Now, I should be clear that I do think the Biden family’s business dealings were corrupt, whether or not laws were broken. Others disagree. I also think Trump’s business dealings appear to be worse in many ways than even what Biden was alleged to have done. But none of that is relevant. The standard set by Trump and Republicans is the relevant political standard, and by the deputy attorney general’s own account, the Trump administration is doing “exactly the same thing,” just more openly.
Since when is being more transparent about wrongdoing a defense? Try telling a cop or judge, “Yes, I robbed that bank. I’ve been completely transparent about that. So, what’s the big deal?”

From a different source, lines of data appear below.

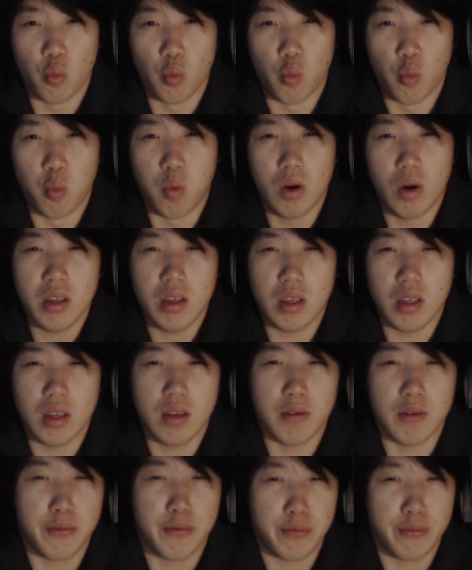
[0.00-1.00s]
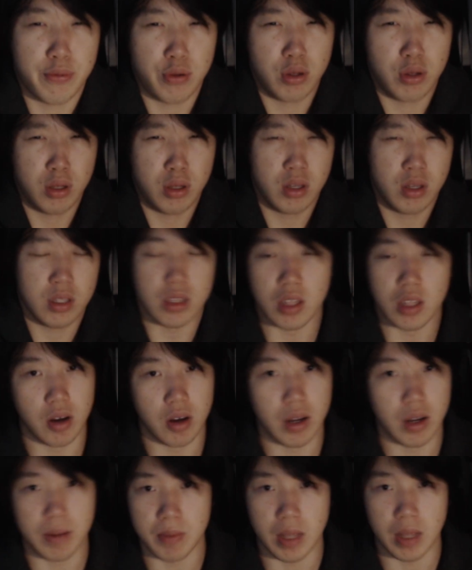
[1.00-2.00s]
what if? No,
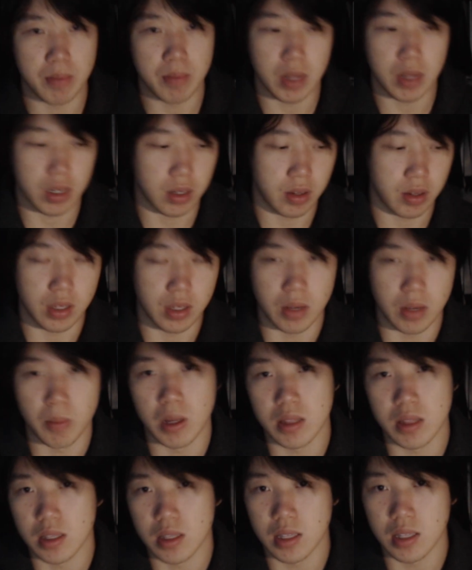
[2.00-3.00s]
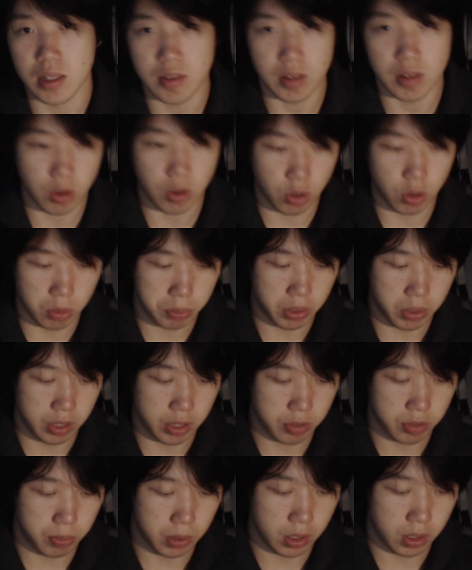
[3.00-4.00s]
I'm not gonna think about that. That's like corporate
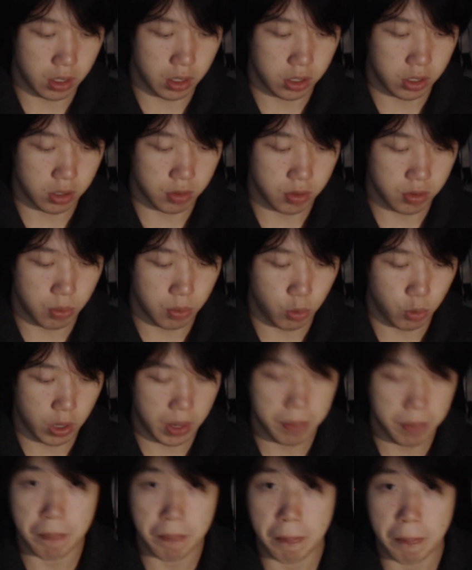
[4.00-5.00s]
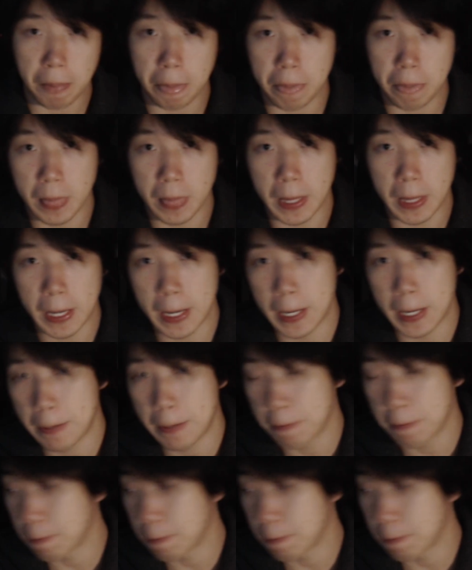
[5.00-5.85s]
espionage in some way. Um,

This is just a small example of the broader dysfunction in the way we talk about politics.
Americans have a special hatred for hypocrisy. I think it goes back to the founding era. As Alexis de Tocqueville observed in “Democracy In America,” the old world had a different way of dealing with the moral shortcomings of leaders. Rank had its privileges. Nobles, never mind kings, were entitled to behave in ways that were forbidden to the little people.
In America, titles of nobility were banned in the Constitution and in our democratic culture. In a society built on notions of equality (the obvious exceptions of Black people, women, Native Americans notwithstanding) no one has access to special carve-outs or exemptions as to what is right and wrong. Claiming them, particularly in secret, feels like a betrayal against the whole idea of equality.
The problem in the modern era is that elites — of all ideological stripes — have violated that bargain. The result isn’t that we’ve abandoned any notion of right and wrong. Instead, by elevating hypocrisy to the greatest of sins, we end up weaponizing the principles, using them as a cudgel against the other side but not against our own.
Pick an issue: violent rhetoric by politicians, sexual misconduct, corruption and so on. With every revelation, almost immediately the debate becomes a riot of whataboutism. Team A says that Team B has no right to criticize because they did the same thing. Team B points out that Team A has switched positions. Everyone has a point. And everyone is missing the point.
Sure, hypocrisy is a moral failing, and partisan inconsistency is an intellectual one. But neither changes the objective facts. This is something you’re supposed to learn as a child: It doesn’t matter what everyone else is doing or saying, wrong is wrong. It’s also something lawyers like Mr. Blanche are supposed to know. Telling a judge that the hypocrisy of the prosecutor — or your client’s transparency — means your client did nothing wrong would earn you nothing but a laugh.